### Stored data entries
#####

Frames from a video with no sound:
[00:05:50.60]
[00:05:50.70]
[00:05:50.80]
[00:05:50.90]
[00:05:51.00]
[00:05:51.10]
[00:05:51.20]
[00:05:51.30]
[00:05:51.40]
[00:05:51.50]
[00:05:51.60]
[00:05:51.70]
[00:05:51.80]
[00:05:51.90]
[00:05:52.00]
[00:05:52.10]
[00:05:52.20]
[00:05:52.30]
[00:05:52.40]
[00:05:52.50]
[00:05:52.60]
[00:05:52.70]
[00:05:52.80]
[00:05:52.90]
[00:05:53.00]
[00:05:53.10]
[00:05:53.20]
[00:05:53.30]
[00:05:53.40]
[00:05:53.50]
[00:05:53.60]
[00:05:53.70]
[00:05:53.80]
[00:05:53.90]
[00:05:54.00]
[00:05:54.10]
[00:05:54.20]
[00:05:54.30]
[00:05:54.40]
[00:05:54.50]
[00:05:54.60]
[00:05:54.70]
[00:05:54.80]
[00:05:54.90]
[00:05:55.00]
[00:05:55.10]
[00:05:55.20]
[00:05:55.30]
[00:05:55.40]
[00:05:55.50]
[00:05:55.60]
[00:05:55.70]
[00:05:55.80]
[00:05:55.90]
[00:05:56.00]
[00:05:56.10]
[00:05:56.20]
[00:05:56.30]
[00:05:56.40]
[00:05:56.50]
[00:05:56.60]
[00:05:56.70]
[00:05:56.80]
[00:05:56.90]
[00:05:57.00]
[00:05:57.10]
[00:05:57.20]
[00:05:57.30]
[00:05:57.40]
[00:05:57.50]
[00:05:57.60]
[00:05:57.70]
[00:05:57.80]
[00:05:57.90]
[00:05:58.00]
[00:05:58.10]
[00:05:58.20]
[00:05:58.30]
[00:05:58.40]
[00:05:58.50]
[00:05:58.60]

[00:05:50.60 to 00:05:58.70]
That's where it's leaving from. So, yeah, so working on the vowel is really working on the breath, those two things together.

#####

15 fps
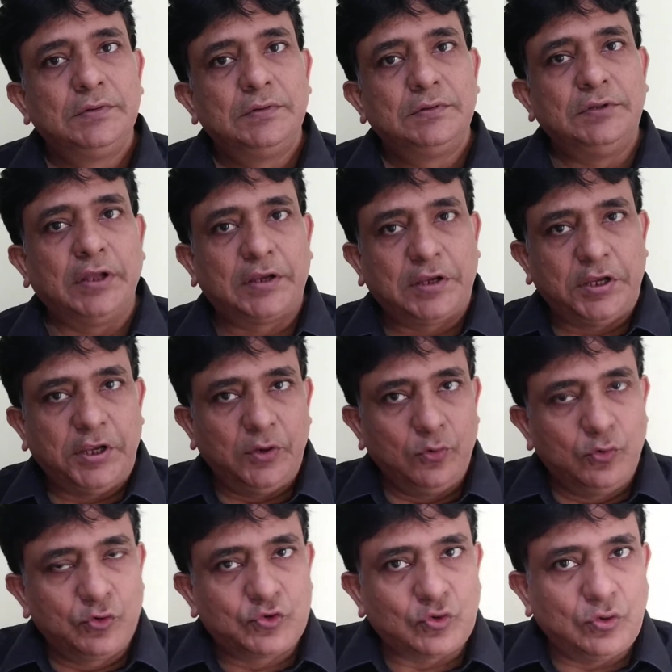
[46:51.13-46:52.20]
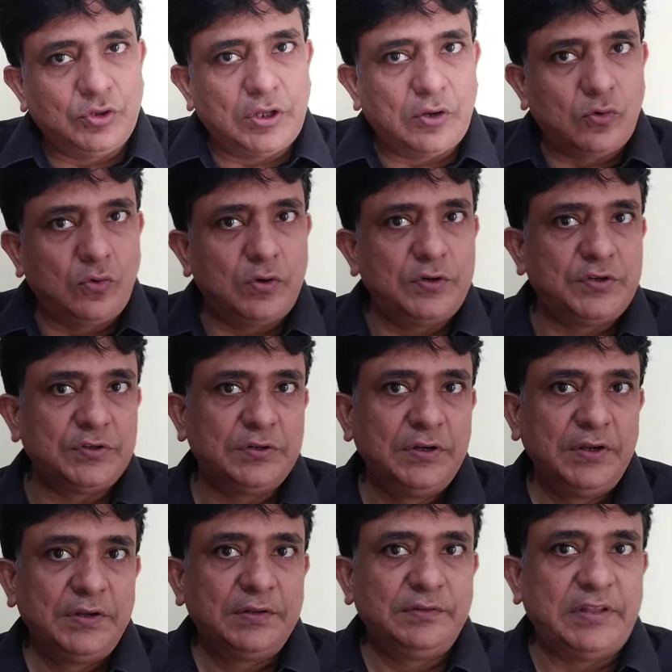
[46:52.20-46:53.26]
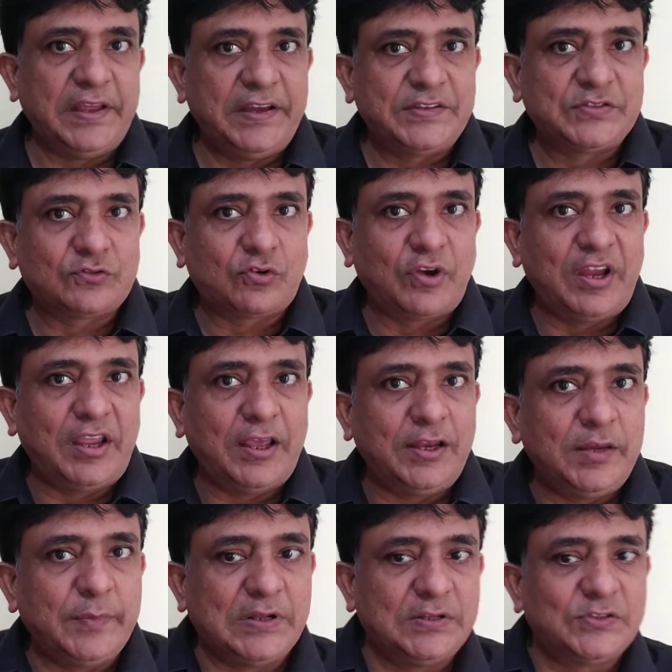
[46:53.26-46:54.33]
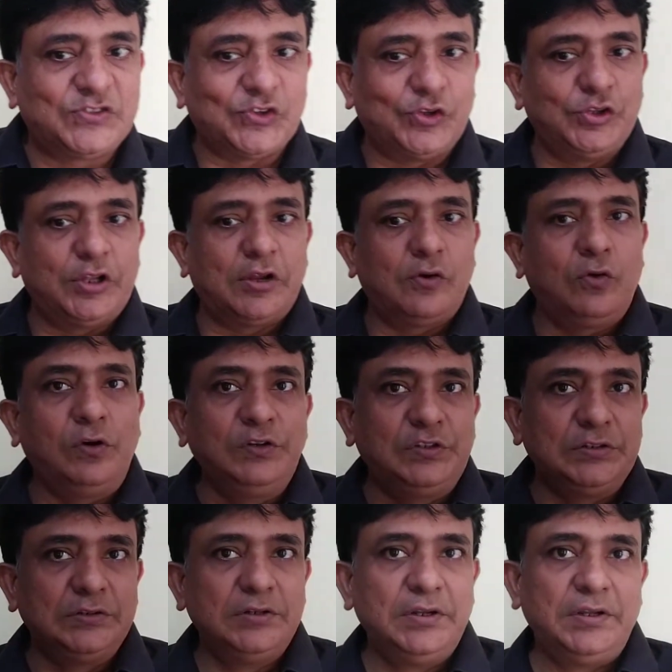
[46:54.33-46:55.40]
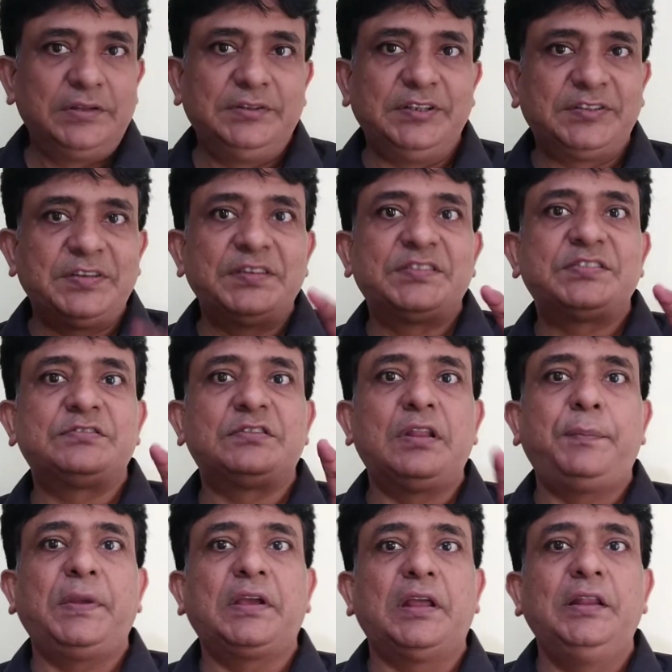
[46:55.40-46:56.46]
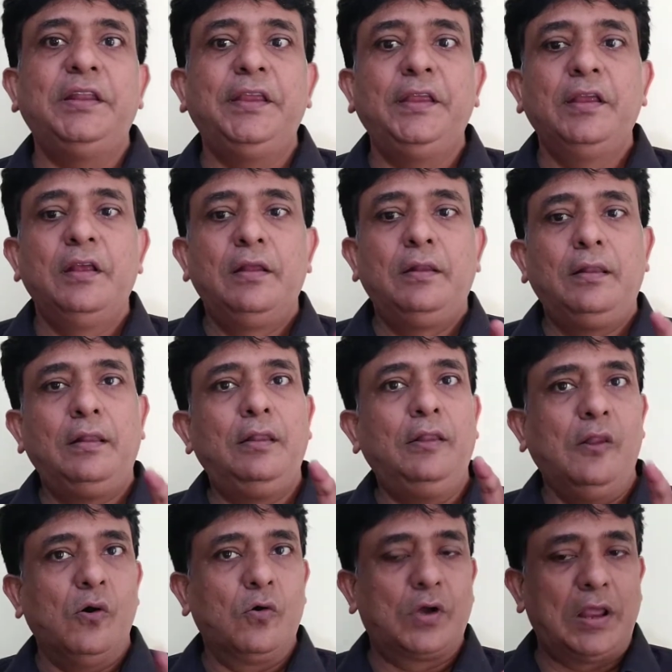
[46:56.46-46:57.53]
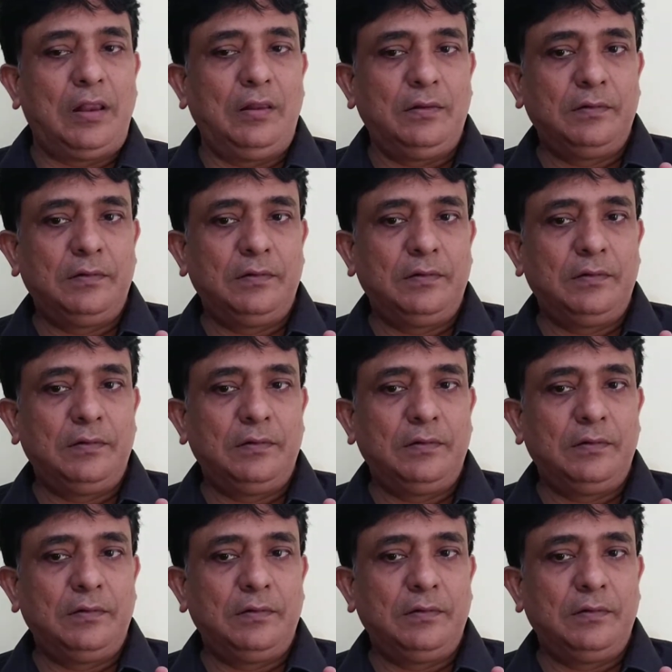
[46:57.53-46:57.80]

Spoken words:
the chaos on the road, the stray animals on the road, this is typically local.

#####

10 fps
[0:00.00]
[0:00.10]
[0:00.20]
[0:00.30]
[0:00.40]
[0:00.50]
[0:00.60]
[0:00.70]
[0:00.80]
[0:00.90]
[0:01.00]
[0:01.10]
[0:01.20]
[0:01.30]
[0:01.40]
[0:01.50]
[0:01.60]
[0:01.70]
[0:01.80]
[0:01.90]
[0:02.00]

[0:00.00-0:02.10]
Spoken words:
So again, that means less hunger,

#####

### WHAT THE TASK ASKS
The answer is the run of lines above from the line containing "[00:05:53.20]" through the line containing "[00:05:55.10]", copied exactly and alone.

### OUTPUT FOR THIS TASK
[00:05:53.20]
[00:05:53.30]
[00:05:53.40]
[00:05:53.50]
[00:05:53.60]
[00:05:53.70]
[00:05:53.80]
[00:05:53.90]
[00:05:54.00]
[00:05:54.10]
[00:05:54.20]
[00:05:54.30]
[00:05:54.40]
[00:05:54.50]
[00:05:54.60]
[00:05:54.70]
[00:05:54.80]
[00:05:54.90]
[00:05:55.00]
[00:05:55.10]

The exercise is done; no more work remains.